The establishment permits FILTHY farms to produce "MILK" and attacks clean farms with healthy cows.
This is an awful picture thats why there is a sinking feeling haunting me.
Maybe the only way for real change is for the American people to be informed of the TRUTH about this whole story. Then as people no longer purchased dead filthy milk change would be dramatic and cows returned to the fields.
Just dreaming I guess.
Don
April 19, 2008 | Unregistered CommenterDon
http://www.cfsan.fda.gov/~ear/pmo03toc.html

http://www.cfsan.fda.gov/~comm/daimoov.html

http://www.cfsan.fda.gov/~comm/haccpdai.html

During the hearing I heard the term HACCP for the first time. As I listened, I assumed it was simular to hospitals' universal precautions and sterile processing. Skimming these links is mind-boggling. I would think that any dairy (or other entity) would adhear to something simular to this, without the govt making it law. I can understand that laws are made to protect people as not everyone is honest and I understand that basic measures are set. When an entity exceeds those basic measures, that makes them stand out as superior. Seems like common sense to me.

When they "form" the HACCP for the raw dairies, I do hope that the goals are obtainable and realistic for all the dairies, small and large. I will also not hold my breath waiting for "factory farms" to meet the same strict laws as the raw dairies.

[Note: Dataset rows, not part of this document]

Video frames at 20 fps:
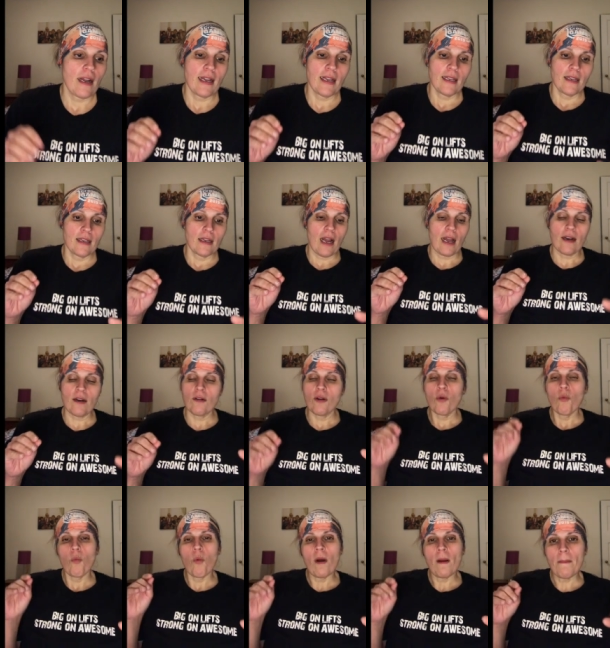I I don't
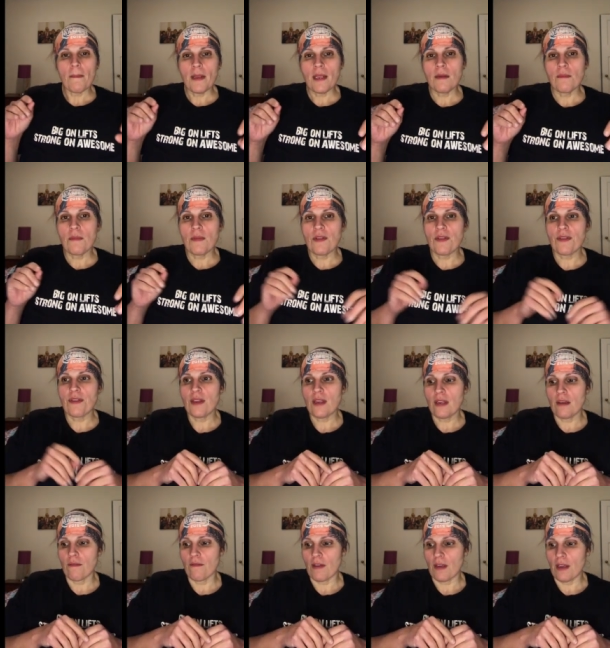know what made me
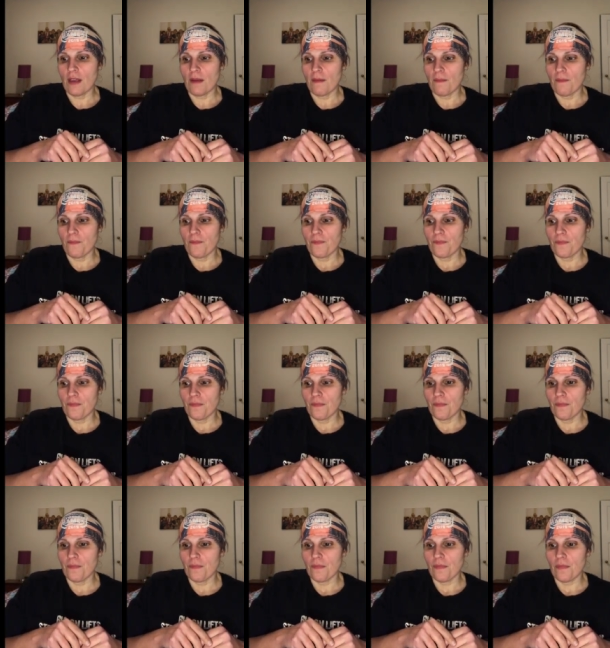think of it,
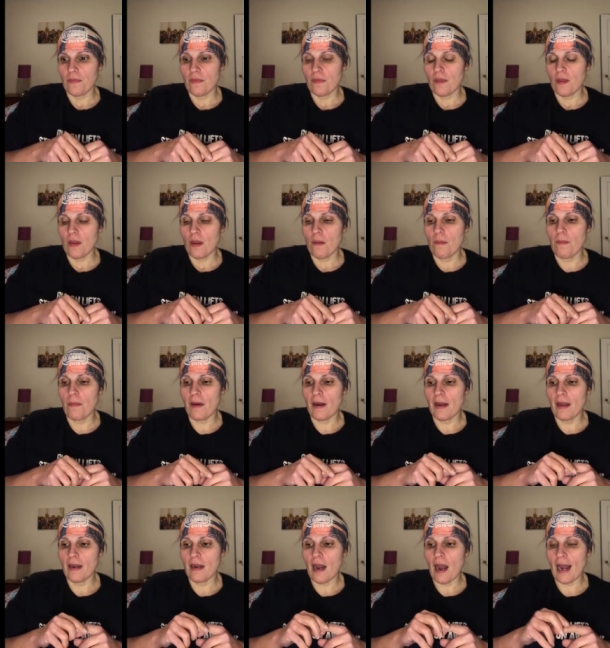
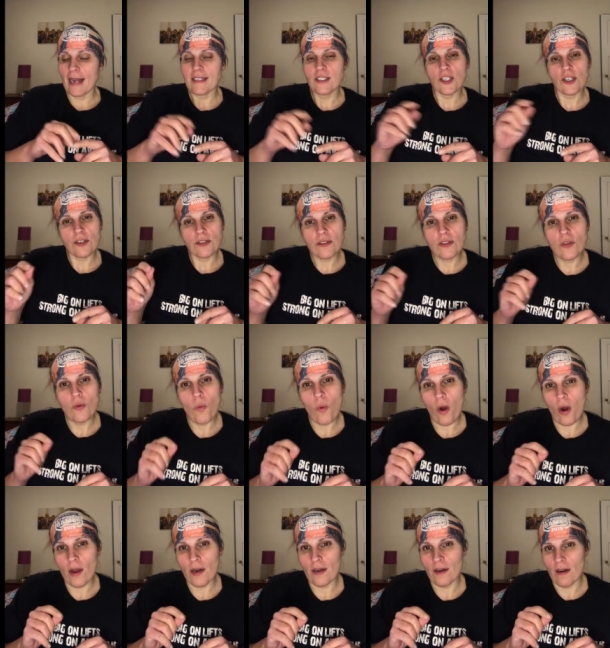but I turned the
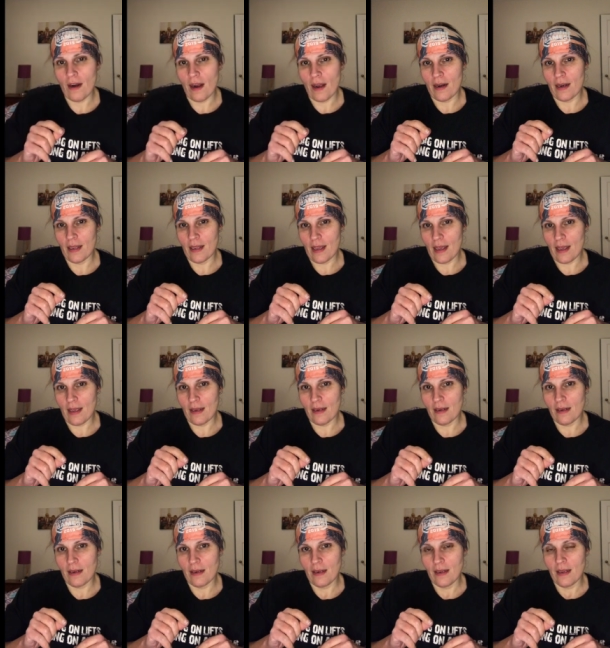water on again
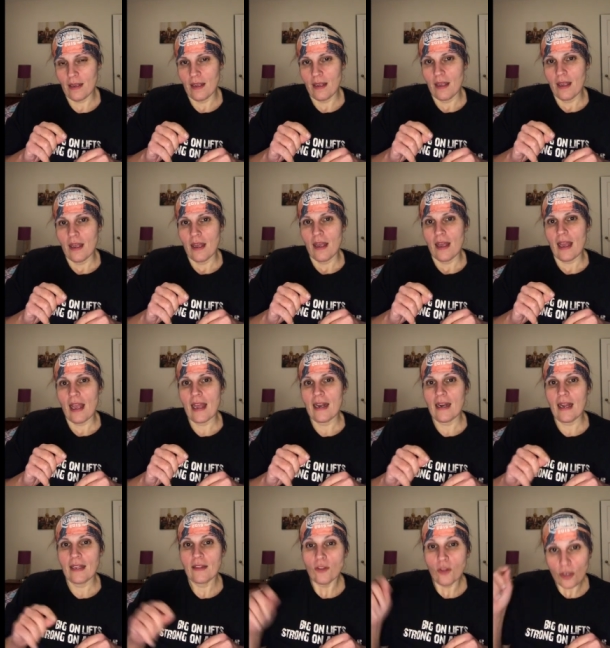and
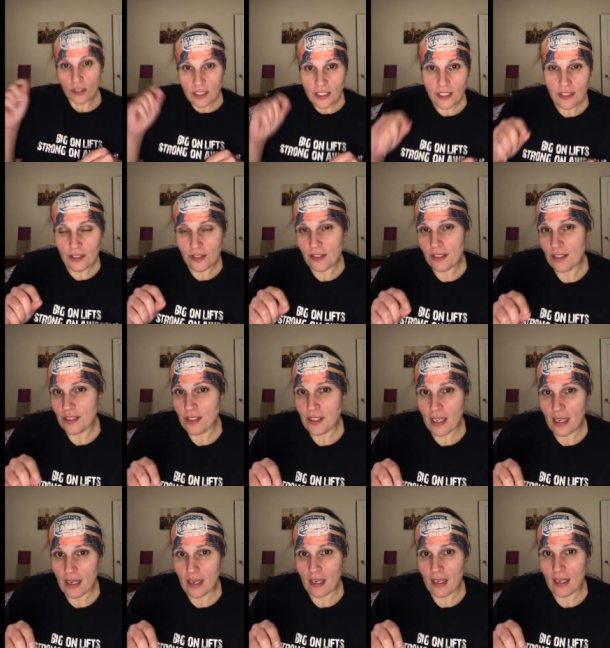I looked under the
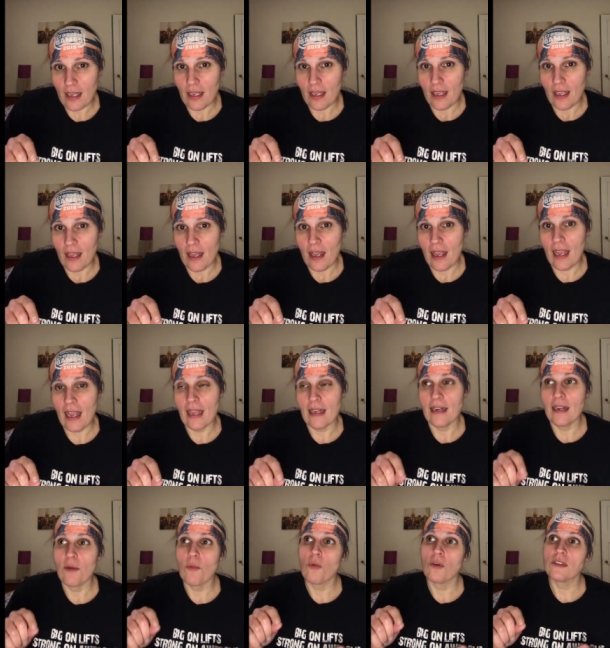sink and
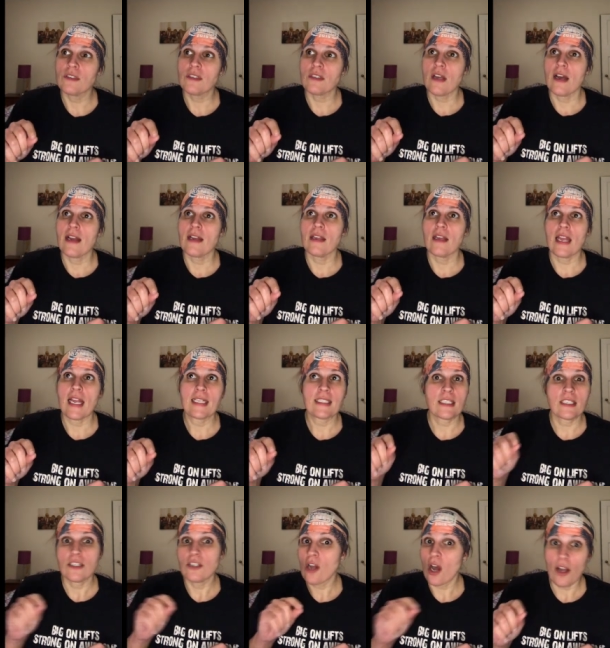it was like,
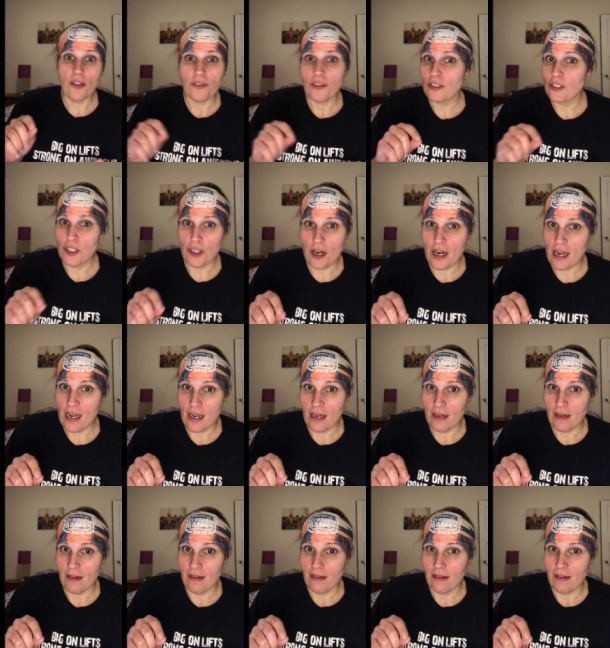it's not the drain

Another issue has been on my mind. The last few times I bought OP raw cream, it was thinner than usual. The whole milk tasted the same, and the amount of cream on the top of the whole milk appears less than a few years ago. I cannot speak for Claravale milk as it is always sold out at the Co-op when I do my shopping and I am not in that area on the delivery day. If I recall correctly, Mark has said something to the effect that to meet the 10 coliform count he'd have to thin the cream. (I am sure I will be corrected).
Strauss pasturized (non-Homogenized) cream is also thinner. The reason I bring this up is my concern with "settling" for inferior products. Is this what it will come to, just to "pass" the dictated laws?
April 19, 2008 | Unregistered CommenterSylvia
i had a heartening visit to a small farm yesterday. They move their milkhouse like Mark does -- they've talked to him. Their cows are out all year, eat very little grain. They have about 16 beef belteds, five kids, and 1 milk cow, another one that they just bought who will give birth in May, and another calf who will freshen next year sometime. The littlest kid, who is about a pintsize high was being nuzzled from behind by a 17 ton half-belted steer with red eyes. Perhaps a little hyperbole there. A bull in the field, lying down and ignoring us. Life is so much less dangerous when you are out in the field with your kids and your cows on a gorgeous day after a hard winter.

Than it is in a mall.
April 19, 2008 | Unregistered Commenterjean
"If Raw Milk is going to be taken seriously and supported by our culture..." -- mark mcafee

I'm not looking for acceptance or approval by the culture, bureaucrats, Phd's or anyone else, they are the problem. I'm looking to transform the culture, restore health and render the aforementioned busybodies obsolete.